Os propósitos da Solidão
Três anos depois do último volume da trilogia 1Q84, Murakami regressa às estantes das livrarias na próxima semana com “A Peregrinação do Rapaz Sem Cor” – Colorless Tsukuru Tazaki and His Years of Pilgrimage (versão inglesa). No Japão (e só no primeiro mês) já vendeu um milhão de cópias. Por cá, promete entrar de rompante no top de bestsellers das principais livrarias portuguesas.
Desta vez Murakami conta a história de Tsukuru Tazaki e as cicatrizes do seu tempo de adolescência. Nascido na pacata cidade de Nagoya, Tsukuru podia ser encontrado em duas situações distintas: ora sentado no banco da estação da cidade a ver os comboios partir e a chegar, ora junto do seu inseparável grupo de amigos: Aka, Ao, Shiro e Kuro – cujos nomes significam, respectivamente Vermelho, Azul, Branco e Preto.
Hoje, aos trinta e seis anos de idade, Tsukuru – que quer dizer, literalmente, fazer coisas – constrói estações de comboios e é mais um no meio dos 13,35 milhões de pessoas que vivem na capital japonesa. Um homem solitário e sem cor que não consegue esquecer o dia em que os seus amigos consideraram que estava a mais e que, por isso, nunca mais se poderiam ver.
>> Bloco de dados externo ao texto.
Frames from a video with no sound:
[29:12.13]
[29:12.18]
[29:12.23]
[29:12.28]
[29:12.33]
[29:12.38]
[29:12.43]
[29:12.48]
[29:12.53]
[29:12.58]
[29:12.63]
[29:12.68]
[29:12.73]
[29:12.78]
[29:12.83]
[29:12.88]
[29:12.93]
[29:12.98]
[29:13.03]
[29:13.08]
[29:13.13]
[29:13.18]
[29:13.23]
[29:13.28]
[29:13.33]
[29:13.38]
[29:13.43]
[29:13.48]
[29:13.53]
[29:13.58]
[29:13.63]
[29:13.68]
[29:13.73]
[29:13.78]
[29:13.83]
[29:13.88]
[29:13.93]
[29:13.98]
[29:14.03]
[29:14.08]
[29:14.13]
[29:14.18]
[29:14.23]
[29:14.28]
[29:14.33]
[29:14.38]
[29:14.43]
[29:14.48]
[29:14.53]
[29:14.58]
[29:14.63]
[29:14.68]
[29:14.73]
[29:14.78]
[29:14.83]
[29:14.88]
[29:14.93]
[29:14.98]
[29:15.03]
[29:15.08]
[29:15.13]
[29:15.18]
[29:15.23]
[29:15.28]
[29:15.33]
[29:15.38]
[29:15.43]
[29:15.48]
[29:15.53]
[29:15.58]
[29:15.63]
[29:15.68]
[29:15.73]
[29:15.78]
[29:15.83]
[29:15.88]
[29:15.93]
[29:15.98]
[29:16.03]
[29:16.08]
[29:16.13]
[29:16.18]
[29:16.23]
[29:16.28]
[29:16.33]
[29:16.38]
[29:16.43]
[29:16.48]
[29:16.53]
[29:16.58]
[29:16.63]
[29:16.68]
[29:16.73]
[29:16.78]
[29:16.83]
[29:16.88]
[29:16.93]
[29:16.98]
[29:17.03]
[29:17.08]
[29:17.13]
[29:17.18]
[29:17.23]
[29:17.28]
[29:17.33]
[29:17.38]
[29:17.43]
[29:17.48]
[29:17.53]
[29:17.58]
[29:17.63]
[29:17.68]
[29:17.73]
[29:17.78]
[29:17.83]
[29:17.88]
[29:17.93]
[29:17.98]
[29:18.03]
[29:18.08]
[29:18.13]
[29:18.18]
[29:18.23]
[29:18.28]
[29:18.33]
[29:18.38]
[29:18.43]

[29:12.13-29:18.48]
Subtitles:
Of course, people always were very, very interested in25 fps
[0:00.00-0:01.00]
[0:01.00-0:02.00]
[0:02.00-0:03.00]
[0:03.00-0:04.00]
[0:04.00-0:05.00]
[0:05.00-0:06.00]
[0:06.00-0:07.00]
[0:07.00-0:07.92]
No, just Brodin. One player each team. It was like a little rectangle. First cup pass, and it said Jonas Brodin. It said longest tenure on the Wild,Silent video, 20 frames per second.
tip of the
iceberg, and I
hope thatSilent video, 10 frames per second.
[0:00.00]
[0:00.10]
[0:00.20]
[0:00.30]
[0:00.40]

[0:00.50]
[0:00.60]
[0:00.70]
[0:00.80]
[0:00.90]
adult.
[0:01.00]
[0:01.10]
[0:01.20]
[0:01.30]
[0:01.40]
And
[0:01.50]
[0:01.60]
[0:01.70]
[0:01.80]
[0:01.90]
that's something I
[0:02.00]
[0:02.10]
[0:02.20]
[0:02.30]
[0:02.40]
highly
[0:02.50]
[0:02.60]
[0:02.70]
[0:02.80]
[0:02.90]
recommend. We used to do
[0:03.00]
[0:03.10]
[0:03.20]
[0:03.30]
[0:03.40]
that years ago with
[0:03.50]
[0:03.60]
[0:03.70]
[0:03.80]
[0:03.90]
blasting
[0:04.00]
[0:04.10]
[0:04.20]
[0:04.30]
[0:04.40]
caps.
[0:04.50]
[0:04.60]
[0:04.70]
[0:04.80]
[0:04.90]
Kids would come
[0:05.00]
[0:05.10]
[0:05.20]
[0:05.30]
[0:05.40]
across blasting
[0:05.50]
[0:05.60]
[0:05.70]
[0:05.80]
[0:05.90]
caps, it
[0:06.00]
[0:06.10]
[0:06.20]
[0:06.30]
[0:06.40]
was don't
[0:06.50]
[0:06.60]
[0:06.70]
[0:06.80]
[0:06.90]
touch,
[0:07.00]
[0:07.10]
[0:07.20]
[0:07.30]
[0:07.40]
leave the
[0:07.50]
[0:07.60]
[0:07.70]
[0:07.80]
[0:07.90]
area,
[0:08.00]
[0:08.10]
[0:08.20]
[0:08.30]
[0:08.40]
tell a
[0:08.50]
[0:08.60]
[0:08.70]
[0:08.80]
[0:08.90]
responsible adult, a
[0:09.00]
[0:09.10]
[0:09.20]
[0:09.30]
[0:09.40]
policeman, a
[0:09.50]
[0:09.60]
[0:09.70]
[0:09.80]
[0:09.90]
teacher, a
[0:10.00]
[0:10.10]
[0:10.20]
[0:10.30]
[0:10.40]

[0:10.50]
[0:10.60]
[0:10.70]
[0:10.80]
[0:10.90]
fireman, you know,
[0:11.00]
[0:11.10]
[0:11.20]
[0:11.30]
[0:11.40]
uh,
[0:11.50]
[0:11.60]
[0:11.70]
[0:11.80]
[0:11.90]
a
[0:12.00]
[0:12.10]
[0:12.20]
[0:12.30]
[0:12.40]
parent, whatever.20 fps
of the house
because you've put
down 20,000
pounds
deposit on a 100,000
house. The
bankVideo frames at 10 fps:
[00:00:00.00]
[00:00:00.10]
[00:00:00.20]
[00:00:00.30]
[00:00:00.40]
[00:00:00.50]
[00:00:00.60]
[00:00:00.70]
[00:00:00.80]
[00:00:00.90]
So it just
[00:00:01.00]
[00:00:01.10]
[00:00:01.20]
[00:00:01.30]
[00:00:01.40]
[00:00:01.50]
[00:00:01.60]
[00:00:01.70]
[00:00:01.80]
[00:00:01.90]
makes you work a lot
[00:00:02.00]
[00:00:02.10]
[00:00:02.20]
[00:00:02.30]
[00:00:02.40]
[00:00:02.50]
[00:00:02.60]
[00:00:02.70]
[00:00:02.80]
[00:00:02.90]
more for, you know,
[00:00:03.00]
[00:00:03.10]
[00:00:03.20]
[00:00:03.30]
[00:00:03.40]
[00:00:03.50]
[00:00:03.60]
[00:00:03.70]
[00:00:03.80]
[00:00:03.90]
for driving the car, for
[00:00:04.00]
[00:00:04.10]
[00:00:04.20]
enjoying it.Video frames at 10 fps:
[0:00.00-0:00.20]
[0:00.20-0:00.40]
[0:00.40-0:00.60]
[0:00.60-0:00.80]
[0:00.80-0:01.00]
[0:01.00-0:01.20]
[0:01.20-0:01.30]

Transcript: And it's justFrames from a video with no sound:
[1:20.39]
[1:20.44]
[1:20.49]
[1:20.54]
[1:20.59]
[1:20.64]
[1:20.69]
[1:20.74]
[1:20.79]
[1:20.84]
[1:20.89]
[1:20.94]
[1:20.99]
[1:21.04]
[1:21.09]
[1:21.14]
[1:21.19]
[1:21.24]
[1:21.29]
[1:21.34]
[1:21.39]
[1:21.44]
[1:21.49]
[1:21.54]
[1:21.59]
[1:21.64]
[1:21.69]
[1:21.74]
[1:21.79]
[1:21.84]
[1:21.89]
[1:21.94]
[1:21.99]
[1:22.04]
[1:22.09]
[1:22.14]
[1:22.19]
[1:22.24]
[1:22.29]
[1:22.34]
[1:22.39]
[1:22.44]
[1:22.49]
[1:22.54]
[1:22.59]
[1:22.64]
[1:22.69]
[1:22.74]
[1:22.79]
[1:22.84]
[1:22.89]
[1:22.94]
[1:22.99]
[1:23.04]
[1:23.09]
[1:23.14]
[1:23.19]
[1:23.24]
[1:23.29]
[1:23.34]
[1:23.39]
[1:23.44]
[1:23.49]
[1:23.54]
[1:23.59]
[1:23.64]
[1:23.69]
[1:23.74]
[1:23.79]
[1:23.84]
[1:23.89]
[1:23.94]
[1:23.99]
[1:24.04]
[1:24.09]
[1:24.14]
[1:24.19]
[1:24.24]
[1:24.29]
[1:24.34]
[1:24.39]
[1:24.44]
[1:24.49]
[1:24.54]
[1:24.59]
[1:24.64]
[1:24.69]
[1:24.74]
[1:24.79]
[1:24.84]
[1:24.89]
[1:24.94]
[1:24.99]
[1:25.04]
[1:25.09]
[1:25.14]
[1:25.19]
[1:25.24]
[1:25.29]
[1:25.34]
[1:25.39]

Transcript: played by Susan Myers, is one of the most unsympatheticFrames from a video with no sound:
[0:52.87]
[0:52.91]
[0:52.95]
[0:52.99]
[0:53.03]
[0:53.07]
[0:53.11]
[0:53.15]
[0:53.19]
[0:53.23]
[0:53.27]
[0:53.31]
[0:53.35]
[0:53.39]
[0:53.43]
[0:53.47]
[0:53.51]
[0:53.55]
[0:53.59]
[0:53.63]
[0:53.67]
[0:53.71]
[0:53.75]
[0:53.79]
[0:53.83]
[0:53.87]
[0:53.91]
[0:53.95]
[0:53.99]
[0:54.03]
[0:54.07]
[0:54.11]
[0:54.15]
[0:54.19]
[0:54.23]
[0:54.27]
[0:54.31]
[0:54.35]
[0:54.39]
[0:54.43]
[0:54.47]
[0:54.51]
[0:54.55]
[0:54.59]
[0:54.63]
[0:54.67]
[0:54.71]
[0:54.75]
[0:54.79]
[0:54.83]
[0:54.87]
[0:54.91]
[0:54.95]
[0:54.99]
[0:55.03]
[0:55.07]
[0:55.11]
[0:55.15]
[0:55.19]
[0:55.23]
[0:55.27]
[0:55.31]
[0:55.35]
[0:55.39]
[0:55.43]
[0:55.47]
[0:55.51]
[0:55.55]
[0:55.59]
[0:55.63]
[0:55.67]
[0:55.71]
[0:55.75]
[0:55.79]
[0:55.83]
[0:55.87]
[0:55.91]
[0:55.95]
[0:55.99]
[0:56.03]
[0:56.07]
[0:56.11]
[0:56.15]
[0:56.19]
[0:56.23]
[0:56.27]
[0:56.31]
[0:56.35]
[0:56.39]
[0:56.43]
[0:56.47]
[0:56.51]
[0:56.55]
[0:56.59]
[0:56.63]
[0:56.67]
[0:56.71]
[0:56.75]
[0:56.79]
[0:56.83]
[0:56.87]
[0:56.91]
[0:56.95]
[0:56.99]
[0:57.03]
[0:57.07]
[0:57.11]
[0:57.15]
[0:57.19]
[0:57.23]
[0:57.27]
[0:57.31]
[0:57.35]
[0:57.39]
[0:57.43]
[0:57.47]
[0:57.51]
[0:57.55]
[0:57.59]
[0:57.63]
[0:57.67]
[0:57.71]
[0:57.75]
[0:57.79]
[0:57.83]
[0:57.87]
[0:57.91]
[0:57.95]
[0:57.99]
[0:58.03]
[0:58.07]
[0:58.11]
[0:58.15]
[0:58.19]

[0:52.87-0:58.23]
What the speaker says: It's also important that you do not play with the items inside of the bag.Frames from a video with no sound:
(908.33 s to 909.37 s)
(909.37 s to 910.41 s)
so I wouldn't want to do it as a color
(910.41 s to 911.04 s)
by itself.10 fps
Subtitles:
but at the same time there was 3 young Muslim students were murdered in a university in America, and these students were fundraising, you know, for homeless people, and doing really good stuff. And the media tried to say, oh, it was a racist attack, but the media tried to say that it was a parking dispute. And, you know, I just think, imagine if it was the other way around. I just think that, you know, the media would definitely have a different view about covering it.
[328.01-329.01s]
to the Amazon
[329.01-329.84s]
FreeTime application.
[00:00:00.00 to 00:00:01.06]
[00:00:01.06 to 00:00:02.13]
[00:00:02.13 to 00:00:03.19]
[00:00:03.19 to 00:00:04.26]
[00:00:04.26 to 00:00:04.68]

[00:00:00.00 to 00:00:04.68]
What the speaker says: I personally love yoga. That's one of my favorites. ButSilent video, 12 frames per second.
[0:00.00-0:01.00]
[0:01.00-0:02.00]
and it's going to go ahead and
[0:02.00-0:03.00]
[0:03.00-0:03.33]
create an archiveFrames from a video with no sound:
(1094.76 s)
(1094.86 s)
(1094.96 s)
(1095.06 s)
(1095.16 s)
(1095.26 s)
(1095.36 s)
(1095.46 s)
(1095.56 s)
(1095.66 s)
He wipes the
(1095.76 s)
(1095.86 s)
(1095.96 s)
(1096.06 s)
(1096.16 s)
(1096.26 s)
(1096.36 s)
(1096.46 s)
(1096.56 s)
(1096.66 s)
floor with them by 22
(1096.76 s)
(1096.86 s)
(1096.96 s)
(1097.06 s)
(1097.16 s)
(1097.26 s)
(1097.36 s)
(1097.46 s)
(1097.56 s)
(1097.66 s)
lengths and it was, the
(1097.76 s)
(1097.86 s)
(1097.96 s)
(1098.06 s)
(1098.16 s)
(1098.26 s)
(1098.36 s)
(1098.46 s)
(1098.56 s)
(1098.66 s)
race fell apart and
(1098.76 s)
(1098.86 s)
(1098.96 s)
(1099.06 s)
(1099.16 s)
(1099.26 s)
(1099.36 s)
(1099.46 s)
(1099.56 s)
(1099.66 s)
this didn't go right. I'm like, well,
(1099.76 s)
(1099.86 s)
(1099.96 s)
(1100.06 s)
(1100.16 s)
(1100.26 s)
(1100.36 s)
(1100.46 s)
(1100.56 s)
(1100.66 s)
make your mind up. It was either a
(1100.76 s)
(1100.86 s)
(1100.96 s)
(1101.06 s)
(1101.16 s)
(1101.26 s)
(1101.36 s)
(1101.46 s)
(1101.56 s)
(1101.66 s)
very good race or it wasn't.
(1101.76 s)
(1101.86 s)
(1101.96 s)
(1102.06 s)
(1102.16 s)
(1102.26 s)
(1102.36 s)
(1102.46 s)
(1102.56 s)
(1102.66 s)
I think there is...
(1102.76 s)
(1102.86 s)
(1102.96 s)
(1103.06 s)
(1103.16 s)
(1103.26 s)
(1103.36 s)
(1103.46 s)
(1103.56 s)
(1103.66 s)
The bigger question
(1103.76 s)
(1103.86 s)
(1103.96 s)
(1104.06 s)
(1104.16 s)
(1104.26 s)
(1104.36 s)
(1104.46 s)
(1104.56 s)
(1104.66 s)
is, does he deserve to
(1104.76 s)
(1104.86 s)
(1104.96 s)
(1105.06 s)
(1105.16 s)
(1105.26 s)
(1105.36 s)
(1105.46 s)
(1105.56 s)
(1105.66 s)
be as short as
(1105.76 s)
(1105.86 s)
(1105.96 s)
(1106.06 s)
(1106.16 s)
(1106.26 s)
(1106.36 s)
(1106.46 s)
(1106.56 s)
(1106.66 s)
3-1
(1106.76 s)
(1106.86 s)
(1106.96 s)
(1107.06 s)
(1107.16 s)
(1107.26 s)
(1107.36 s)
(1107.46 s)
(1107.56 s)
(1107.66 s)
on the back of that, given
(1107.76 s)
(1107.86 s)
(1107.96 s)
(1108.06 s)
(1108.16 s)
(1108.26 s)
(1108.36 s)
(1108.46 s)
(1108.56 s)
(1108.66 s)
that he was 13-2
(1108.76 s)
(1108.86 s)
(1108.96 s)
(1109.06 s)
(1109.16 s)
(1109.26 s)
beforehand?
Está traçada uma trama enérgica e intrigante que balança constantemente entre a memória e o mistério. A história do homem sem cor que teve de aprender a viver na solidão depois de as pessoas de quem gostava terem, a dada altura, sumido por completo da sua vida.
Aqueles que já conhecem o autor não ficarão, no entanto, surpreendidos com este novo protagonista: de Norwegian Wood a Wind-up Bird Chronicle, a obra de Murakami está repleta de personagens assim. As referências a clássicos da música continuam (desta vez é Liszt que serve de banda sonora à solidão de Tsukuru) e continuamos a ter personagens misteriosas que somem da vida do protagonista sem aparente explicação. A presença destas marcas narrativas poderá, por isso, desapontar aqueles que esperavam uma ruptura com a anterior obra do autor.
No entanto, dizer que A Peregrinação do Rapaz Sem Cor é a obra mais madura de Murakami poderia soar a cliché, mas não há dúvidas de que o é. Embora se possa esperar uma fraca tradução portuguesa (o título, por si só, deixa já muito a desejar) e das já referidas críticas à repetição cansativa de personagens cinzentas e vazias, A Peregrinação do Rapaz Sem Cor é uma história original sobre as cicatrizes do passado e sobre a irritante capacidade humana de deixar que essas cicatrizes mudem quem realmente somos. É a história de alguém que nos faz questionar o propósito da nossa própria solidão e se essa não será a nossa verdadeira natureza. E só os grandes autores são capazes disso.
Afinal de contas, como o próprio Tsukuru descobre quando decide enfrentar o seu passado, “podes sempre esconder as tuas memórias, mas nunca serás capaz de apagar a história produzida por elas”. E aos 65 anos, o corredor de maratonas e um dos mais influentes escritores da nossa tempo contínua fiel à sua mais preciosa memória: o dia em que se sentou à mesa da cozinha decidido a contar uma boa história.